Introduction
Congenital muscle diseases have a diverse array of clinical, genetic and histopathologic features (1). Although past cohorts have described features of these disease (2), there remains a gap in knowledge regarding outcomes. In this study, we aim to describe a large cohort of congenital myopathy patients and delineate features associated with invasive ventilation dependence.
Methods
This is a retrospective chart review of patients seen in the Children’s Health Neuromuscular Disorders clinic in the last 15 years with a diagnosis of a congenital myopathy / muscular dystrophy.
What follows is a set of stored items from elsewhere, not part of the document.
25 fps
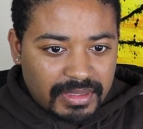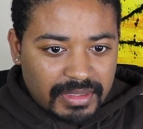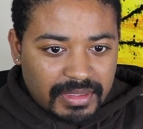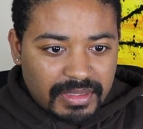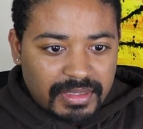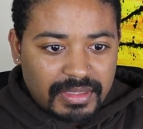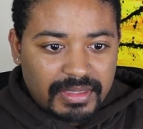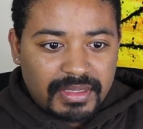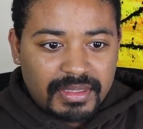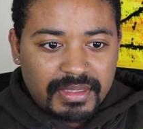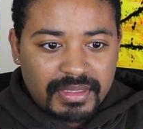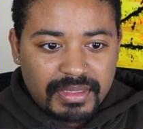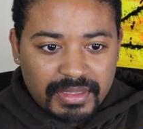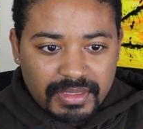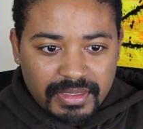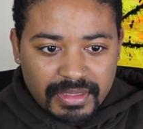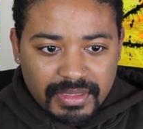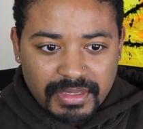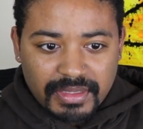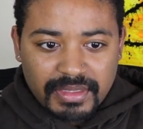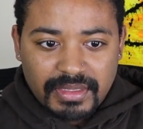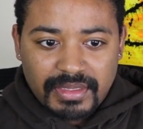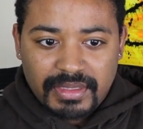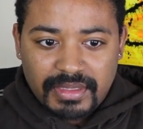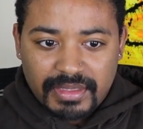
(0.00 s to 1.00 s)

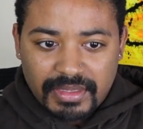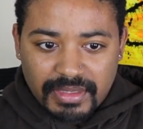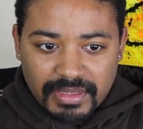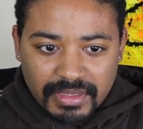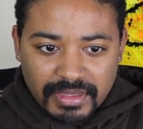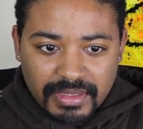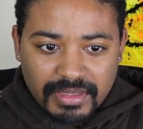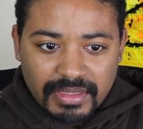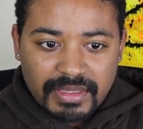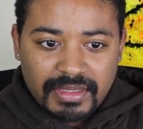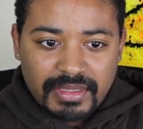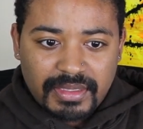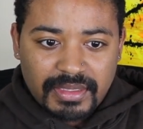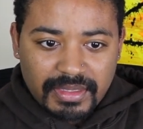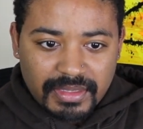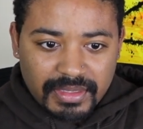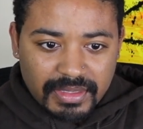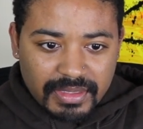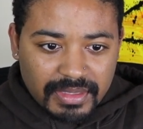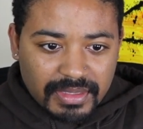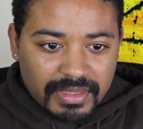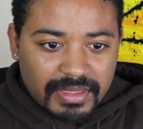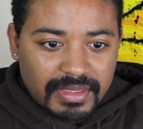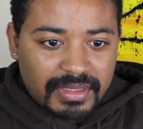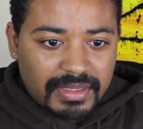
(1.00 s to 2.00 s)
Constellations, girl,
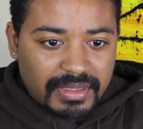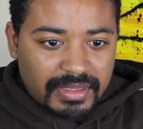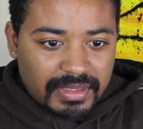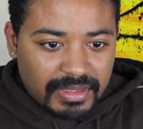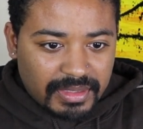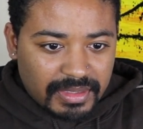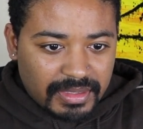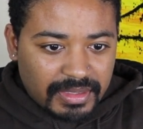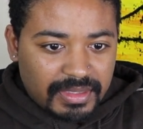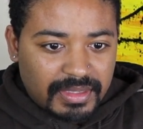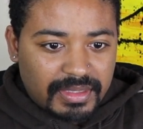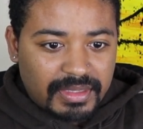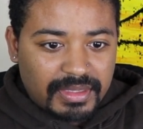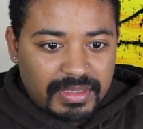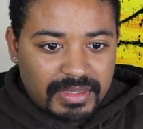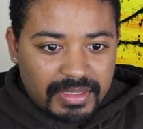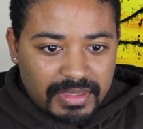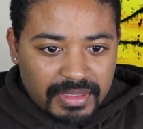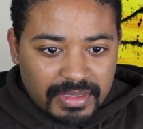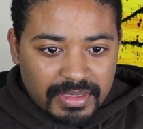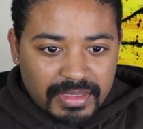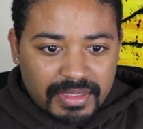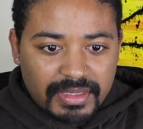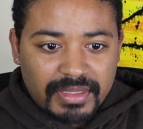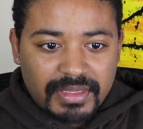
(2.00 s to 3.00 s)
you got my heart,
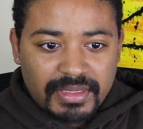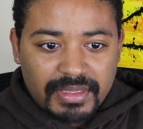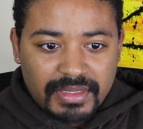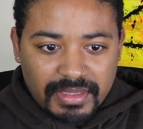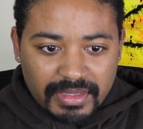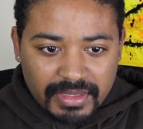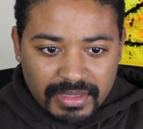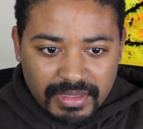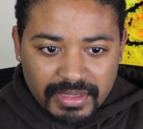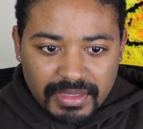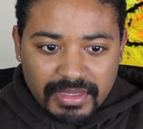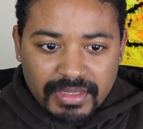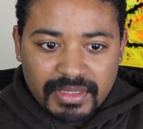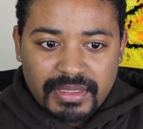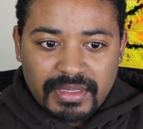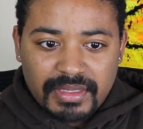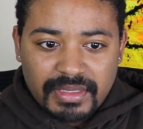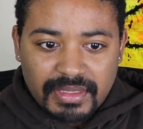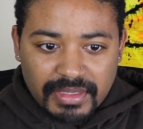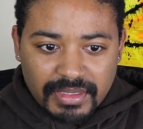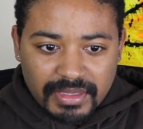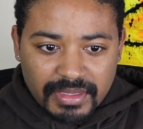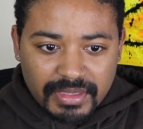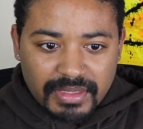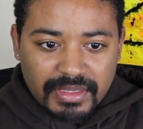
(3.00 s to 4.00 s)

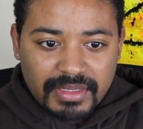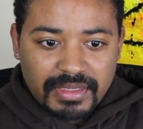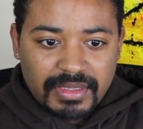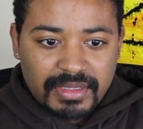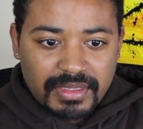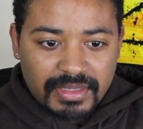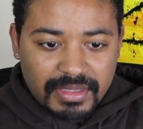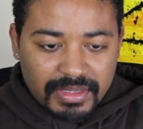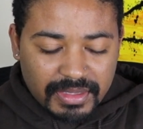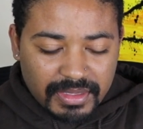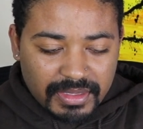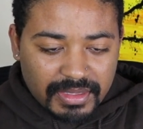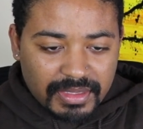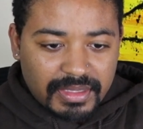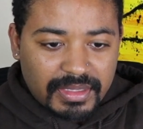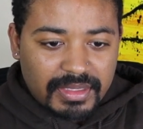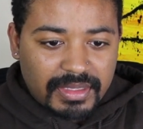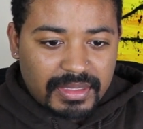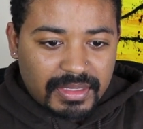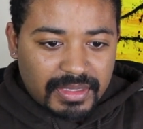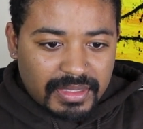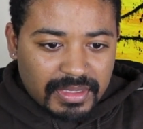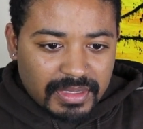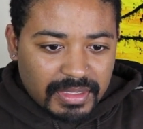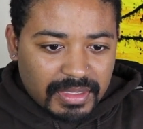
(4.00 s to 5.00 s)
congratulations. No need to lie, you
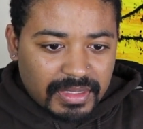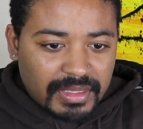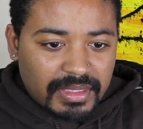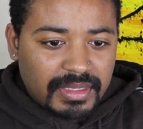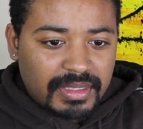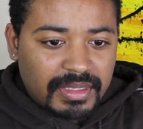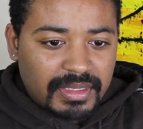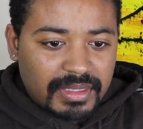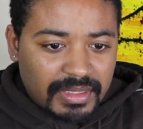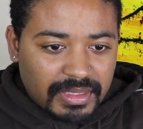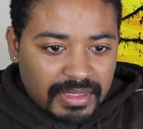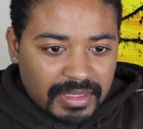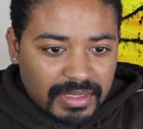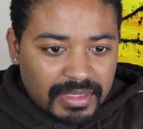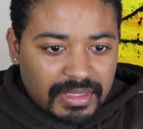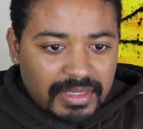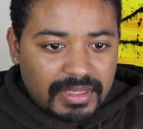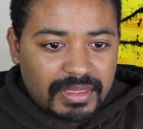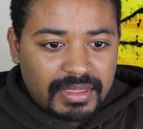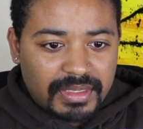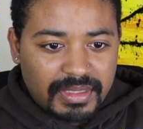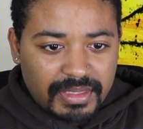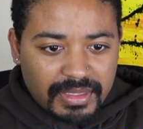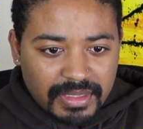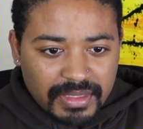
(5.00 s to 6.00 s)
didn't mean it to my song.
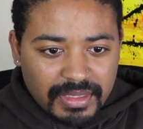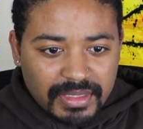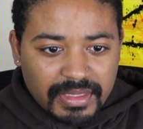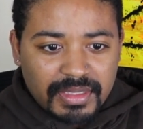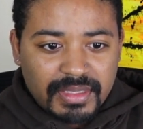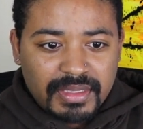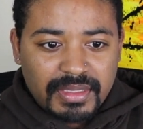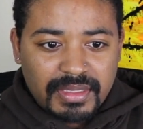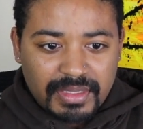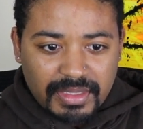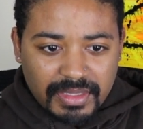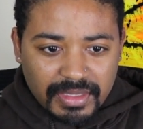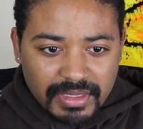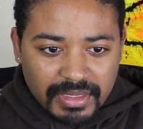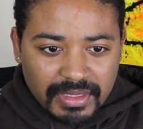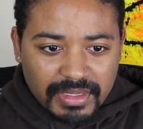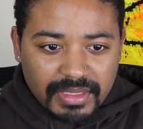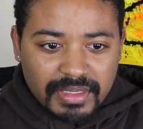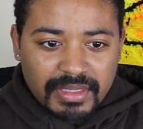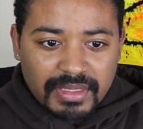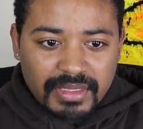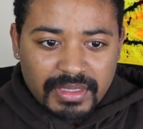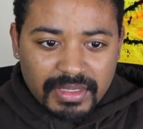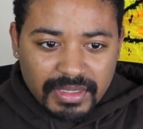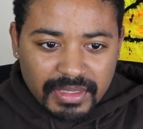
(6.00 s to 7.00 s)
When it's on, then it's
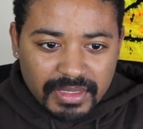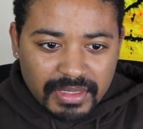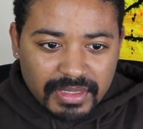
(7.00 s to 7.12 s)
on, and it's on.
Data collected included genetics, muscle pathology, electrophysiology and clinical history. Statistical methods included Fisher’s exact test, Kruskal-Wallis test, and Bonferroni correction for multiple comparisons.
Results
161 patients were included in the study (58% male, 42% female). The median age at time of data collection was 181 months and 18/161 patients were deceased (median age 43 months [95% CI 3.7-87]). The most common genetic variants were in RYR1 (n=29), MTM1 (n=16), TTN (n=15), LAMA2 (n=14), DMPK (n=13), NEB (n=12). Common specific muscle pathology patterns were centronuclear (n=18), central core (n=11), multiminicore (n=10) and nemaline rods (n=10). 91 (56%) patients required no or only non-invasive respiratory support, whereas 32 (20%) required invasive ventilation. A third group of 38 patients (24%) required invasive ventilation in the past but later weaned off support. Factors that significantly differed between the three groups were facial muscle weakness, oropharyngeal dysphagia, wheelchair dependence, deceased at time of study, age at diagnosis, hospitalizations in first year of life. Muscle biopsy patterns, genetic etiology, CK level, EMG/NCS findings, cardiomyopathy, ethnicity, sex, socioeconomic status did not correlate significantly with ventilation status.
Conclusion
Facial weakness, dysphagia, early onset, and wheelchair dependence were associated with invasive ventilation dependence. Further natural history studies are needed to better understand these diverse disorders and assess clinical trial readiness.
References
1. North KN, Wang CH, Clarke N, et al. Approach to the diagnosis of congenital myopathies. Neuromuscul Disord. 2014 Feb;24(2):97–116.
2. Natera-de Benito D, Ortez C, Jou C, et al. The Phenotype and Genotype of Congenital Myopathies Based on a Large Pediatric Cohort. Pediatr Neurol. 2021;115:50-65.